O candidato do Partido Democrático Republicano (PDR) à presidência da Câmara de Lisboa nas eleições autárquicas marcadas para dia 26 criticou esta quinta-feira a atual criação de ciclovias e exigiu “estudos de viabilidade”.

Após uma reunião com o ACP — Automóvel Clube de Portugal, Bruno Fialho disse à Lusa, via telefone, que esta instituição — que “ao contrário da Câmara Municipal de Lisboa, quando faz estudos, faz estudos sérios” — concordou com as críticas que o seu partido tem apontado às ciclovias da capital.

“Estamos em uníssono”, resumiu, apontando que as ciclovias estão a ser “construídas sem qualquer respeito” pelos moradores e que “não são seguras nem sequer para os ciclistas, nem para os condutores, nem para os pedestres também”.

As ciclovias — reiterou — “estão realmente mal construídas, mal desenhadas e inseguras para toda a gente”, ao que acresce que “os locais [escolhidos] também não são os melhores”.

Mas, “como têm de construir os 200 quilómetros de ciclovias, aquilo vai tudo a eito”, critica.

Na reunião com o presidente do ACP, Carlos Barbosa, o PDR abordou também a “situação catastrófica provocada pela EMEL [Empresa Municipal de Mobilidade e Estacionamento de Lisboa], que ultrapassa as suas funções”.

Entre as propostas alternativas do PDR estão a construção de silos automóveis, “nos tantos locais abandonados” da cidade.

“Lá fora, já ninguém proíbe os carros de entrarem nas cidades, do que se fala agora é como é que vamos arrumar os carros”, realça.

Responsabilizando o executivo camarário, liderado por Fernando Medina (PS), pela maciça entrada de carros em Lisboa, ao não garantir habitação acessível dentro da cidade, Bruno Fialho contestou: “Andamos a expulsar lisboetas para depois dizer que também não podem entrar de carro e não podem vir trabalhar de carro”.

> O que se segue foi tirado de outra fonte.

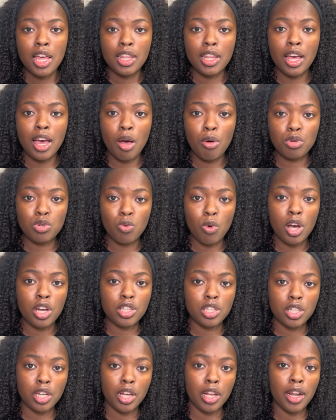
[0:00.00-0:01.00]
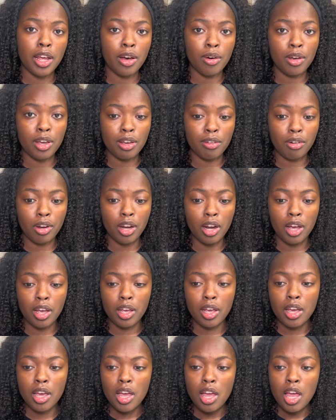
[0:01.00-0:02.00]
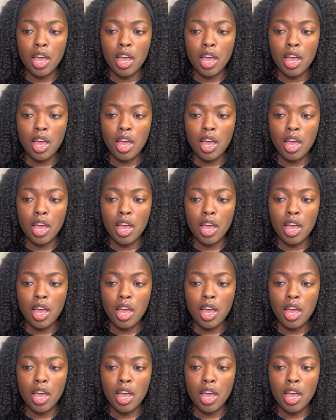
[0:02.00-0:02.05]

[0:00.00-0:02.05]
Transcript: that I was washing it out every night.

O candidato disse ainda que “fechar a Baixa não traz nada de positivo à cidade, pelo contrário, não reduz a poluição pelo contrário, e provoca a estagnação da própria economia”.

Bruno Fialho, tripulante de cabine de 46 anos, é um dos doze candidatos à autarquia da capital, onde nasceu e viveu até atingir a maioridade.

Nas eleições mais recentes para a Câmara de Lisboa (2017), a coligação PDR/JPP obteve 809 votos (0,32%), não elegendo qualquer vereador. O partido também não tem representação na Assembleia Municipal.

Além de Bruno Fialho, concorrem às eleições autárquicas do dia 26 Fernando Medina (coligação PS/Livre), Carlos Moedas (coligação PSD/CDS-PP/PPM/MPT/Aliança), João Ferreira (CDU), Beatriz Gomes Dias (BE), Manuela Gonzaga (PAN), Bruno Horta Soares (IL), Nuno Graciano (Chega), Tiago Matos Gomes (Volt), João Patrocínio (Ergue-te), Sofia Afonso Ferreira (Nós, Cidadãos!) e Ossanda Liber (movimento Somos Todos Lisboa).